The Department of Homeland Security agency responsible for research and development of new technology to detect and prevent terrorist activity is on the chopping block due to poor leadership, poor money management and poor results, the Washington Post reported Sunday.
This just might be a good thing.
The Science and Technology Directorate of DHS has had trouble retaining people, has been reorganized several times, and has had its budget cut since its inception in 2003. Its former head resigned earlier this year and was just replaced.
The problems plaguing the agency are getting increased attention after August 10 news of the United Kingdom having interrupted a terrorist plot to blow up airliners using liquid explosives.

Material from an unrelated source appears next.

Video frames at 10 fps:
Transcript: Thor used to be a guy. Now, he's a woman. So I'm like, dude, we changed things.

Few experts believe that accelerated research alone would have been certain to stop a bomb plot involving liquid or gel explosives. Screening for such weapons poses both operational and technological challenges, experts said. But more research on approaches to countering emerging threats from conventional explosives improves the odds of detecting each attack, experts agree, and the years lost when work on new technology is not occurring cannot be recaptured, they said.

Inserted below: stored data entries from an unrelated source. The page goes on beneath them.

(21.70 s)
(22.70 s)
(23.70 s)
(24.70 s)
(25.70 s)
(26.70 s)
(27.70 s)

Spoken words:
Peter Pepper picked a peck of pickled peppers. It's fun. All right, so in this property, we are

“There was a period that actually very little was getting done . . . even though this was something that everyone thought would be heavily funded,” said Fred Roder, manager of the explosives countermeasures portfolio at Homeland Security from 2003 to 2006. Lost in the scramble was research to secure aviation cargo and to prevent car and truck bombs, he said. — Washington Post
The agency, it turns out, was hobbled by the Bush administration’s poor vision. Focused too heavily on threats of weapons of mass destruction, it all but ignored smaller, much more likely threats.
The free market, however, did not.
I regularly receive press releases from various companies offering some new homeland security related technology, hoping to cash in on the security craze. One New York company announced Friday that it had dogs specially trained to sniff out liquid explosives such as those which the government had said were to be used in the foiled terror plot.
And one New Zealand company announced that it already had technology capable of detecting liquid explosive traces on carry-on baggage that was so fast and easy to use it wouldn’t even slow down the lines at the security checkpoints. It was just waiting for somebody to place an order.
It’s time for us to realize — again — that homeland security is not a function of the government, but of We the People, who should be ashamed of ourselves for abdicating our responsibility to keep ourselves secure.